Would it not make sense for the standard library to have a pow function
that deals only with integer exponents?
It already has such overloads, though there's no guarantee that they
work any differently than for floating point exponents.
unsigned pow_int(unsigned const x,unsigned exp)
{
unsigned retval = 1;
while ( ; exp; --exp) retval *= x;
return retval;
}
This isn't a particularly good algorithm unless exp is _quite_ small
(low double digits at most). For an N-bit exponent, this takes a maximum
of 2^N-1 multiplications. Assuming values of exp were randomly
distributed, it would take about 2^(N-1) multiplications on average.
You can do a lot better than that, taking roughly 2N multiplications in
the worst case, and something like 1.5N multiplications in the typical
case (actually, it should be somewhat less than that, but I haven't
bothered to figure up the exact number -- in any case, it's linear on
the number of bits instead of exponential.

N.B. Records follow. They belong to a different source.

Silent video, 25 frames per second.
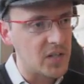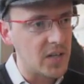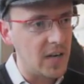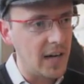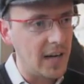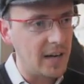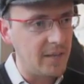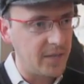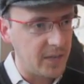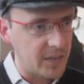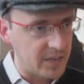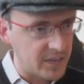
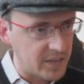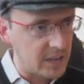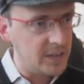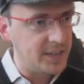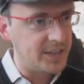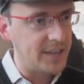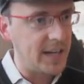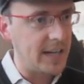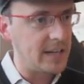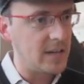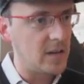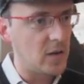and
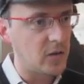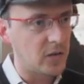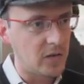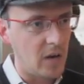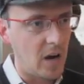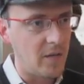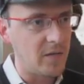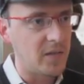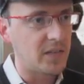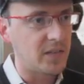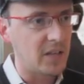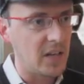facilitating those
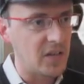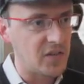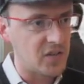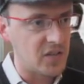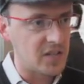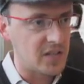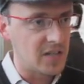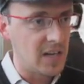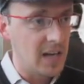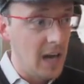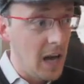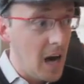
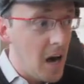conversations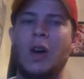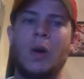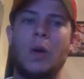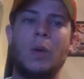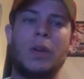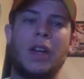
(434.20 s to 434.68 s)

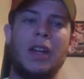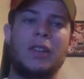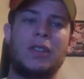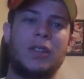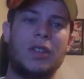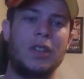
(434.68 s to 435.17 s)
Oh,
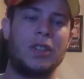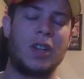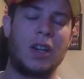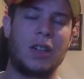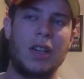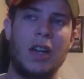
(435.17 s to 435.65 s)
Kansas City
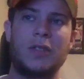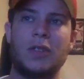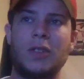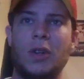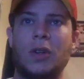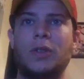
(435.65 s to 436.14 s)
skunked out
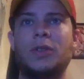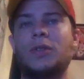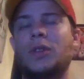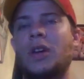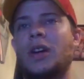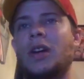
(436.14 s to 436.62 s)
the
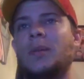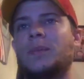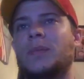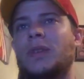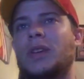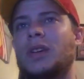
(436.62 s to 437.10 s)
Chargers.
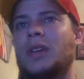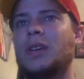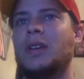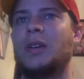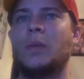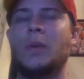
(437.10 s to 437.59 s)

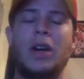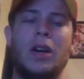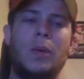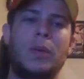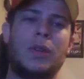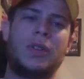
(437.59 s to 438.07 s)

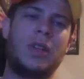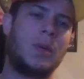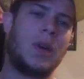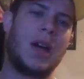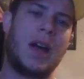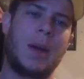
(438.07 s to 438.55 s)
Well, we'll see
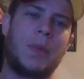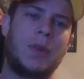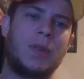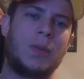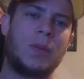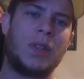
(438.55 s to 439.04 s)
what
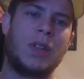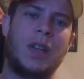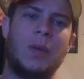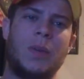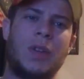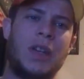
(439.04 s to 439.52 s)
happens when
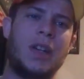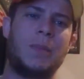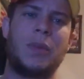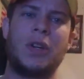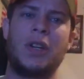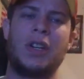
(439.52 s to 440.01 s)
they
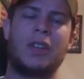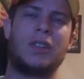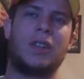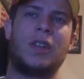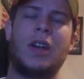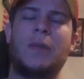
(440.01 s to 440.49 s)
get put
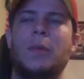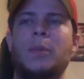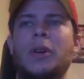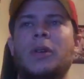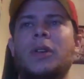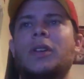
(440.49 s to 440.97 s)
against a tough
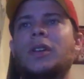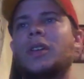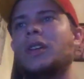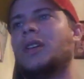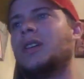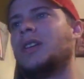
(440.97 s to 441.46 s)
opponent.
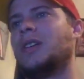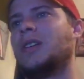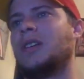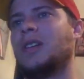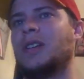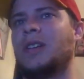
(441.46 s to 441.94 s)

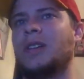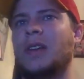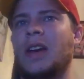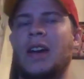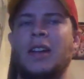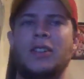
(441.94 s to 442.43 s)

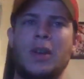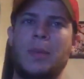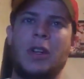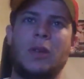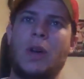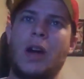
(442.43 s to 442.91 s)

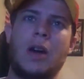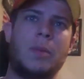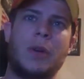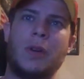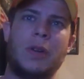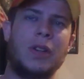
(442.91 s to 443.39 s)
Jimmy
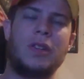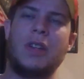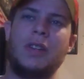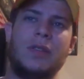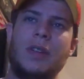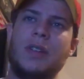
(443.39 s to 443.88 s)
Garoppolo,
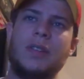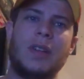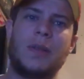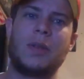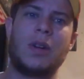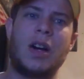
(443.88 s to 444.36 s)
he
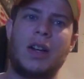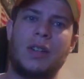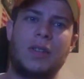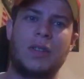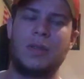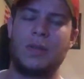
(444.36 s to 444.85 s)
never
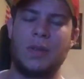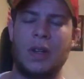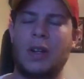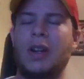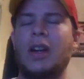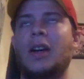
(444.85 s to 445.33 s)
lost,
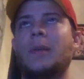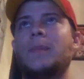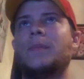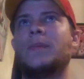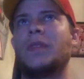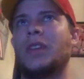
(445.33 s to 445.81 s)

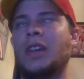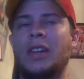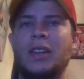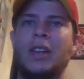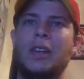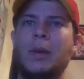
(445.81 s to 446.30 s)
or
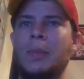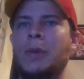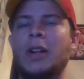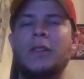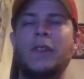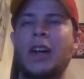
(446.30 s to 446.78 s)
he
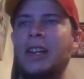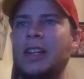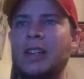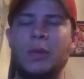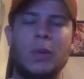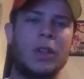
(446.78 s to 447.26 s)
played the
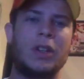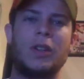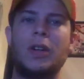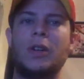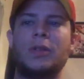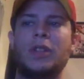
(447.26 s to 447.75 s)
Vikings really
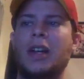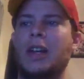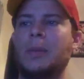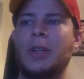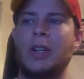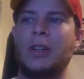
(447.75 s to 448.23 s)
close. It
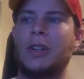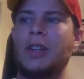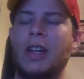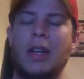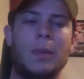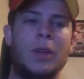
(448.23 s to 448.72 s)
ought to be a good
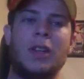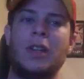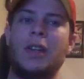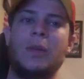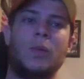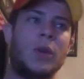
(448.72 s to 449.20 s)
game. And
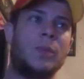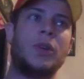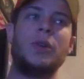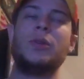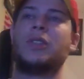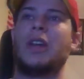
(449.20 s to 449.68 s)
then we
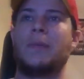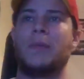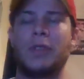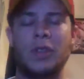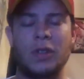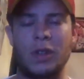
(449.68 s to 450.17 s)
blew San
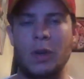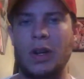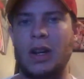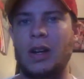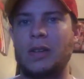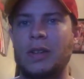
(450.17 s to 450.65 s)

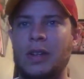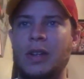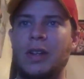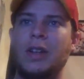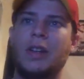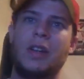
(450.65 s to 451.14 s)
Francisco out.
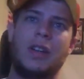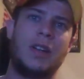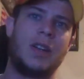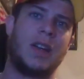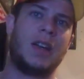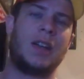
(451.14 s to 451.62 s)

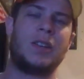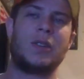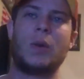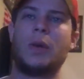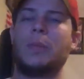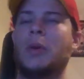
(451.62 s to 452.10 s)
And they
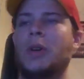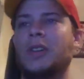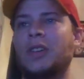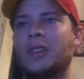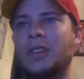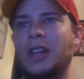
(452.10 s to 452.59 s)
scored
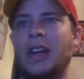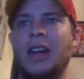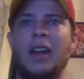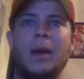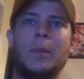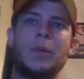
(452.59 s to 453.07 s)
points in the second
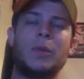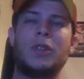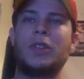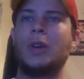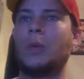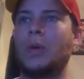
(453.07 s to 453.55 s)
half, but we
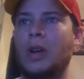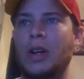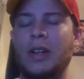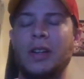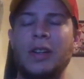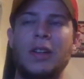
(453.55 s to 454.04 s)
still
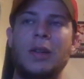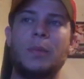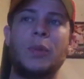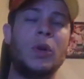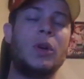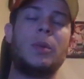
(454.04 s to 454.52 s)
won.
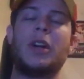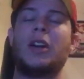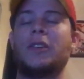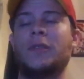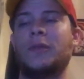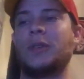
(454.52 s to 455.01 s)
Blew them
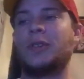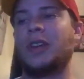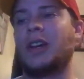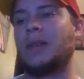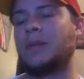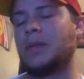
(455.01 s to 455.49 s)
out in the first
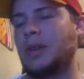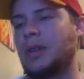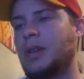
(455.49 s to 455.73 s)
half.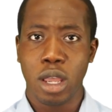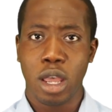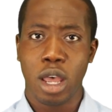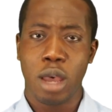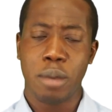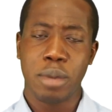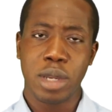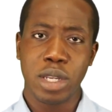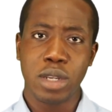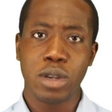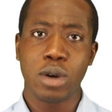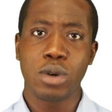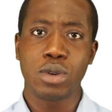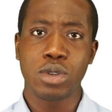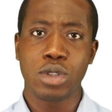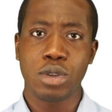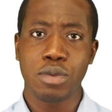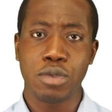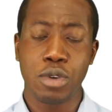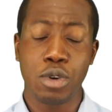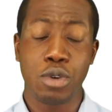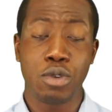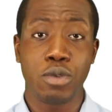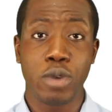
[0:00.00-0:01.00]
I mean those
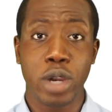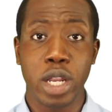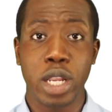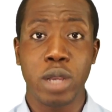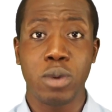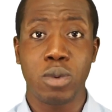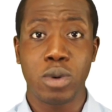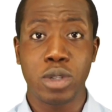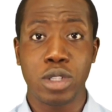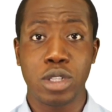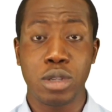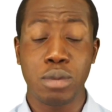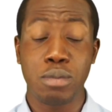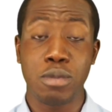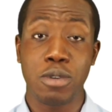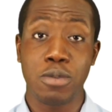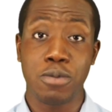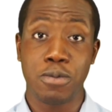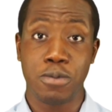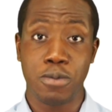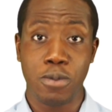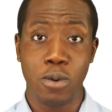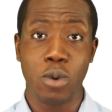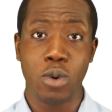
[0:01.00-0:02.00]
of you who really want to move
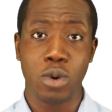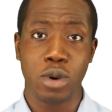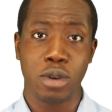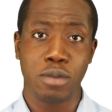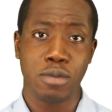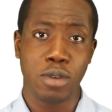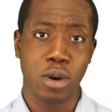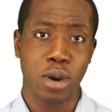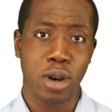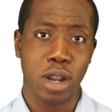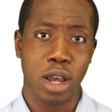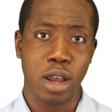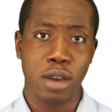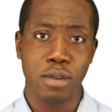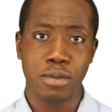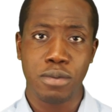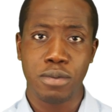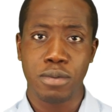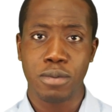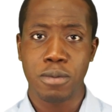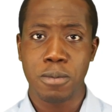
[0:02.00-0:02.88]
forward with your life.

Here's an implementation with some test code and instrumentation:
#include <vector>
#include <numeric>
unsigned mults;
template <class T>
T mult(T a, T b) {
mults++;
return a * b;
}
#define bits(object) (sizeof(object)*CHAR_BIT)
template <class T>
T my_pow(T X, unsigned Y) {
std::vector<T> sq;
sq.reserve(bits(Y));
T current_square(X);
mults = 0;
while (Y) {
if (Y&1)
sq.push_back(current_square);
Y>>=1;
current_square *= current_square;
mults++;
}
T result = std::accumulate(sq.begin(), sq.end(), T(1), mult<T>);
return result;
}
#ifdef TEST
#include <iostream>
#include <cmath>
int main() {
unsigned max_mults = 0;
unsigned total_mults = 0;
unsigned numbers = 0;
for (double i=0; i<10; i++)
for (int j=0; j<300; j++) {
std::cout << i << "^" << j << "=" << my_pow(i, j);
std::cout << "\t" << mults << " multiplications\n";
if (std::pow(i,j) != my_pow(i,j))
std::cout << "^Error!\n";
if (mults > max_mults)
max_mults = mults;
numbers ++;
total_mults += mults;
}
std::cout << "Maximum Multiplications: " << max_mults;
std::cout << "\nAverage Multipliations: " << (double)total_mults /
numbers;
return 0;
}
#endif
When I run this, I get a worst-case of 16 and an average of 11.23
multiplications per call. In every case, the result matches the standard
library exactly -- which gives a strong indication that the standard
library is implementing the code the same way. I'd expect to see at
least a few minor differences if the standard library were doing the job
by taking the logarithm and multiplying.
--
Later,
Jerry.
The universe is a figment of its own imagination.